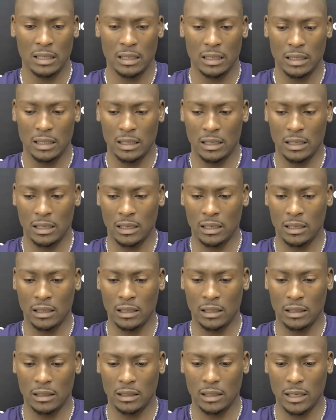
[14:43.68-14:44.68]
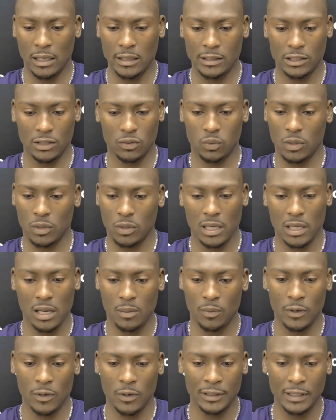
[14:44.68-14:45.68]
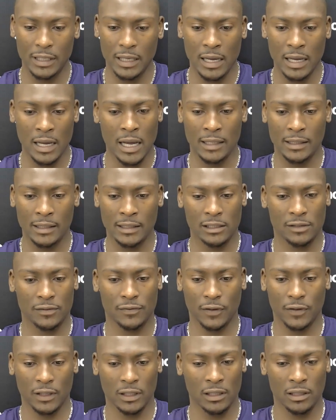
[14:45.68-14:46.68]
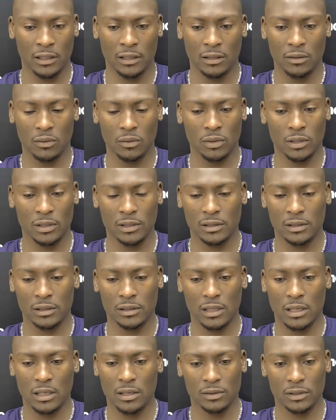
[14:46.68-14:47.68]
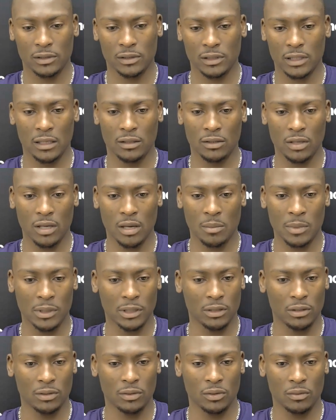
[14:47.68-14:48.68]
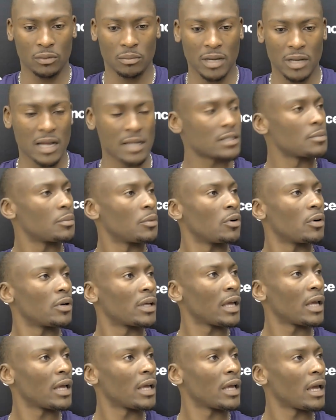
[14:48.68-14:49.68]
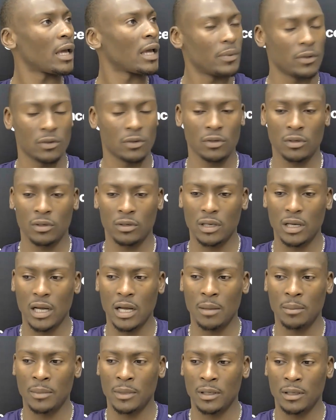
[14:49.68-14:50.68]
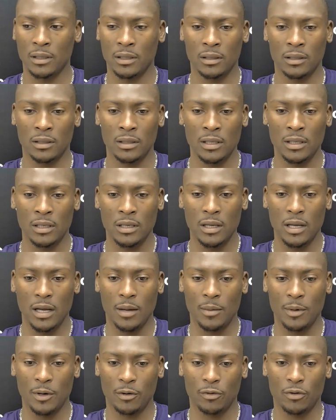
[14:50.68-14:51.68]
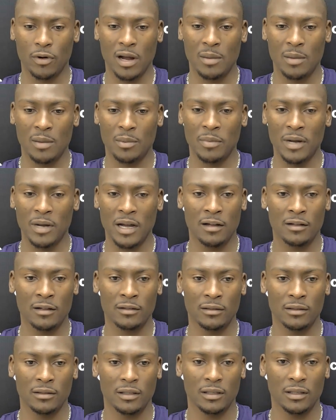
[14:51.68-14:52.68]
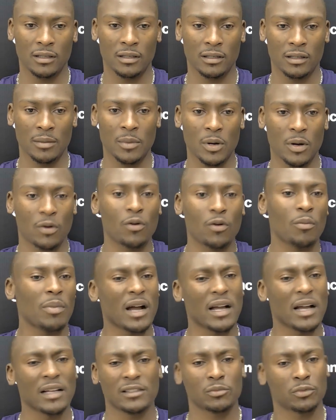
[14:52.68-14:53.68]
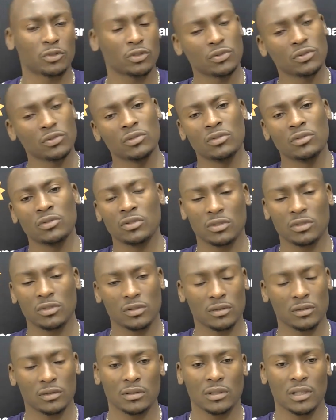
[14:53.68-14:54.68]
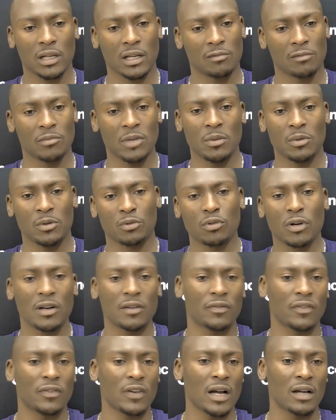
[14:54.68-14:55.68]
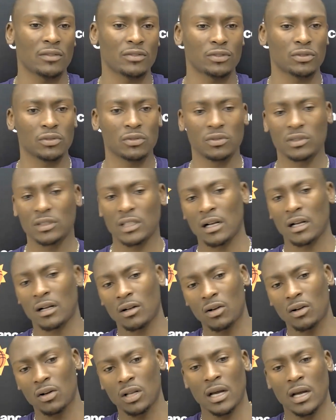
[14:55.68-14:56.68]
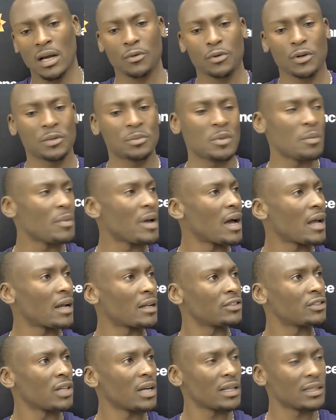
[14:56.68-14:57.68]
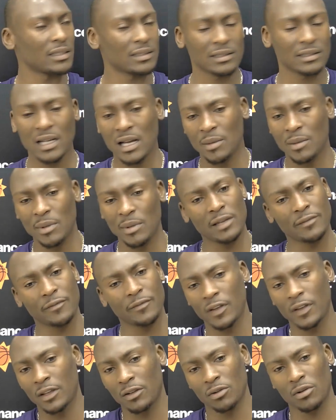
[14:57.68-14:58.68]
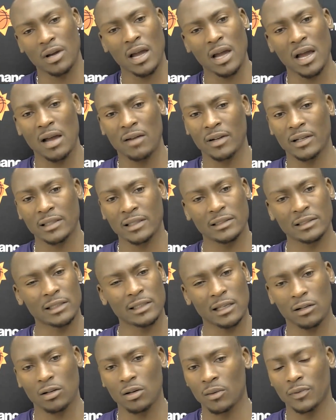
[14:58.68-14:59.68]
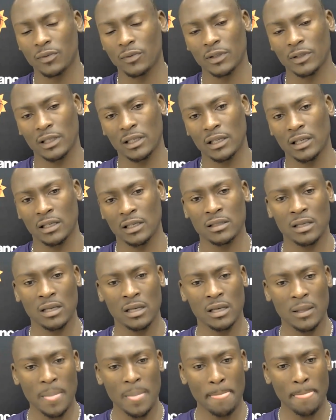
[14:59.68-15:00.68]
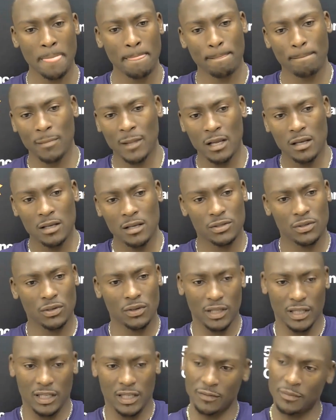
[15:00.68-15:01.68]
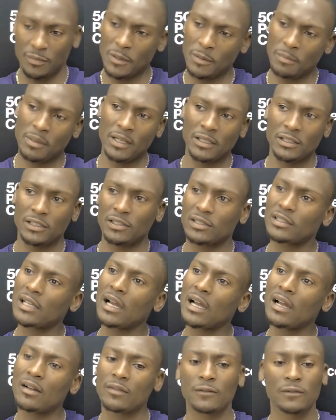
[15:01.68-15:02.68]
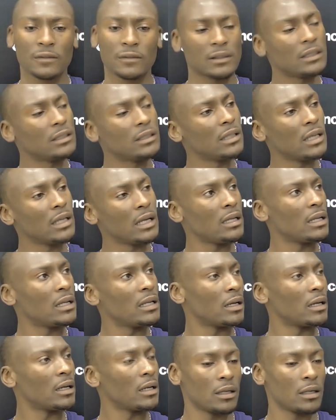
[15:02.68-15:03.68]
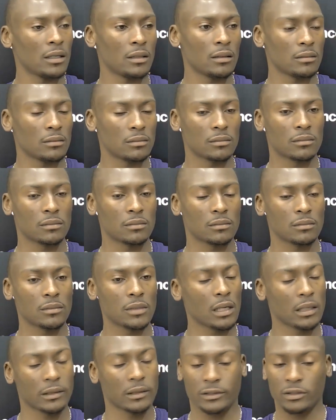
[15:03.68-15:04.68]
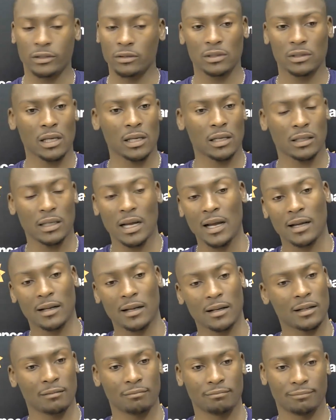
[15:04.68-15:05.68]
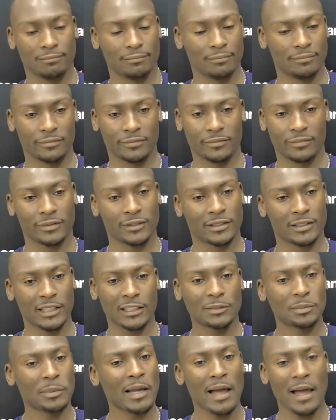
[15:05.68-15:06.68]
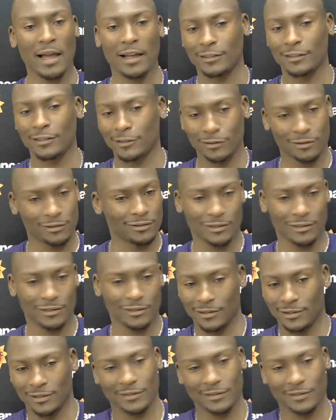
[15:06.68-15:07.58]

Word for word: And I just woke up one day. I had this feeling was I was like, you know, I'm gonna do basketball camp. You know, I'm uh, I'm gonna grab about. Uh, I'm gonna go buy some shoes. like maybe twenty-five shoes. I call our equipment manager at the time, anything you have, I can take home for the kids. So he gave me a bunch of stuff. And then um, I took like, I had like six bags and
--
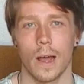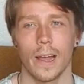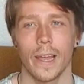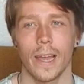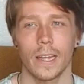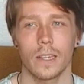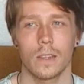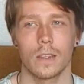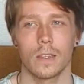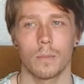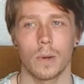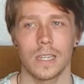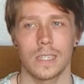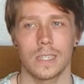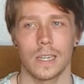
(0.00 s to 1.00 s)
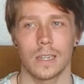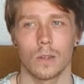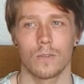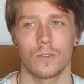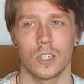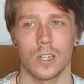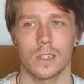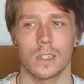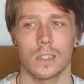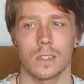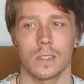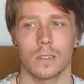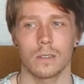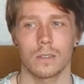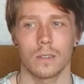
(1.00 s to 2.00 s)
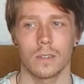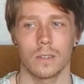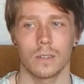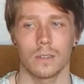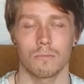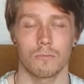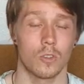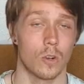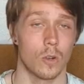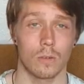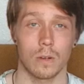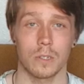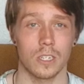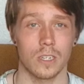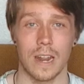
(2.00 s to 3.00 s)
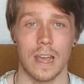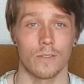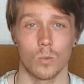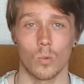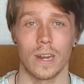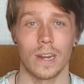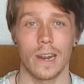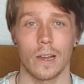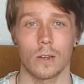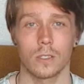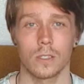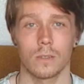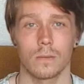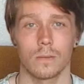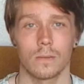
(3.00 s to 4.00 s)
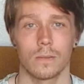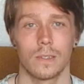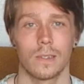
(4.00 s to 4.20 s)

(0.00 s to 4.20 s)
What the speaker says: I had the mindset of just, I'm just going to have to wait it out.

### To do
Of the lines above, quote exactly those from the one with "(1.00 s to 2.00 s)" through the one with "What the speaker", ends included; pictures stay out.

### Output
(1.00 s to 2.00 s)
(2.00 s to 3.00 s)
(3.00 s to 4.00 s)
(4.00 s to 4.20 s)

(0.00 s to 4.20 s)
What the speaker says: I had the mindset of just, I'm just going to have to wait it out.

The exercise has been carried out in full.